Sellers stressed that investigators knew the remains of many of the children who died in the boarding school, which was open from 1891 to 1981, would never be recovered.
“Their bodies were thrown into the river, dumped in the depths of the lakes, and dumped in the incinerators as garbage,” Sellers listed.
“For those children, there will be no grave, no unmarked grave, no small bone fragments for forensic examination,” he continued.

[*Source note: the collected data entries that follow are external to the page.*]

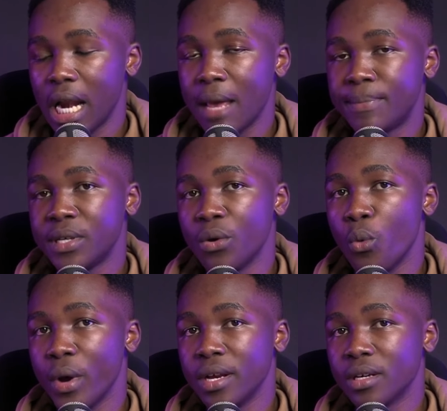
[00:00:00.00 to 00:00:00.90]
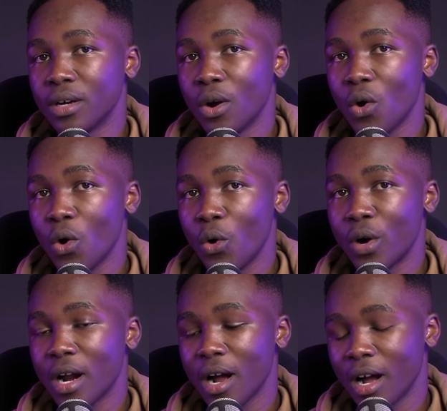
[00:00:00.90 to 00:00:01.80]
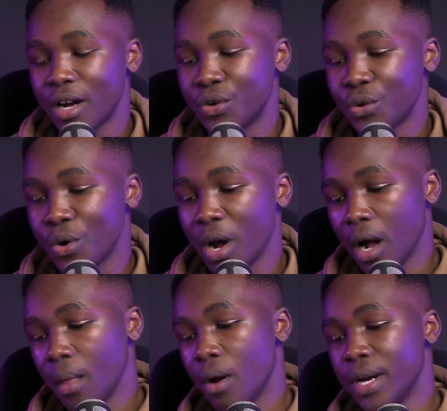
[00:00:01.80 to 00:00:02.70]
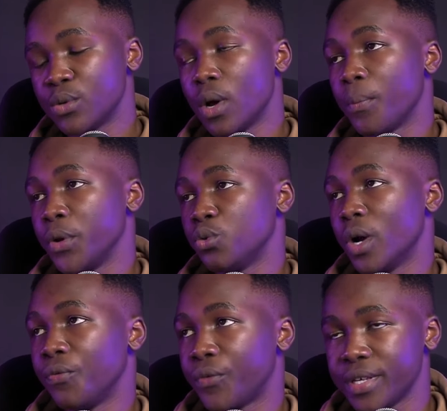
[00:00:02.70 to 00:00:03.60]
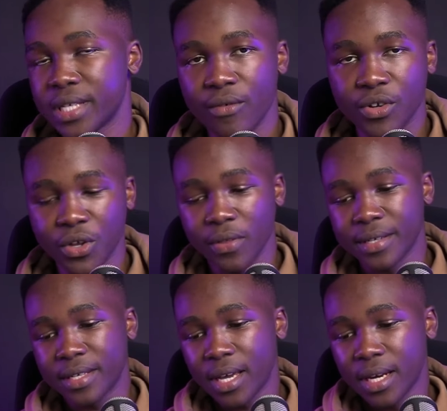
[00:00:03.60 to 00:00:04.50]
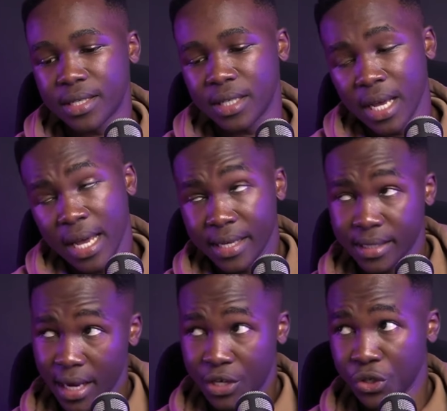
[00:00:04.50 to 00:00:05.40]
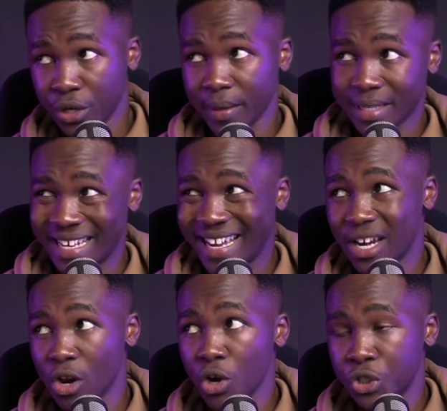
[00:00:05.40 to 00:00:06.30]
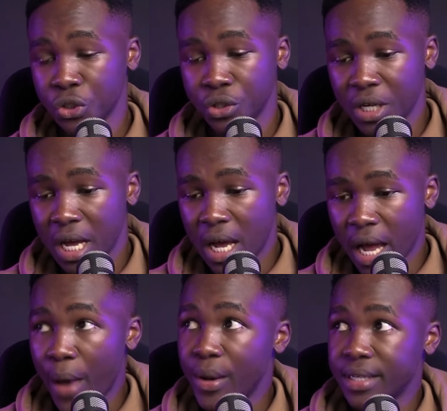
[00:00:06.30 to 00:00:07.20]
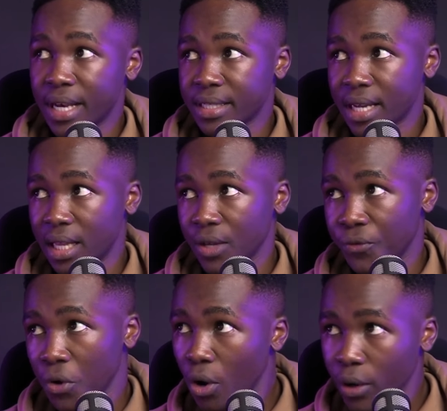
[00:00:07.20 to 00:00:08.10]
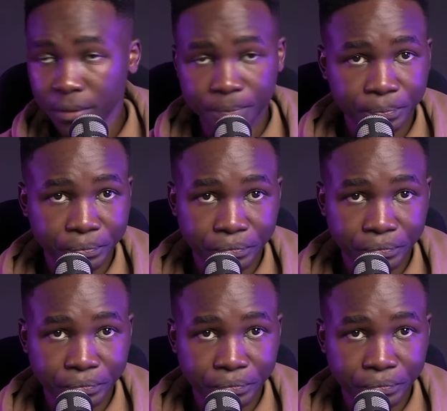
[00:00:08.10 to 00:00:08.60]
Leipzig win or a draw. That is 1.137. So in the second section, in the second long shot, I will just add the following.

The St. Joseph Mission Residential School operated inside the Catholic Church, where thousands of aboriginal children were forced to enter.
Sellers added that the investigation revealed abuses against inmates at the school, including torture, abduction, forced isolation and extreme conditions.
Investigations show that excessive physical abuse at boarding school is “widespread,” as well as “horrible living conditions, including rotten food, fire hazards, congestion and disease,” Sellers said.
The tribal leader denounced religious officials, the federal government and the Canadian Mounted Police for misleading public opinion about what was going on at the boarding school. In fact, he accused the authorities of destroying documents related to it.
Sellers pointed out that no action had been taken to complain to the authorities about the conditions of the boys’ center.
At the end of the 19th century the Canadian authorities imposed the school boarding system for the indigenous people in order to eliminate the indigenous culture of the country. Indigenous children were forcibly removed from their communities and sent to these boarding schools, sometimes hundreds of kilometers away from their families.
Between 1890 and 1997, more than 130 boarding schools operated throughout Canada, and 150,000 Indigenous children were enrolled in these institutions, which were largely governed by the Catholic Order.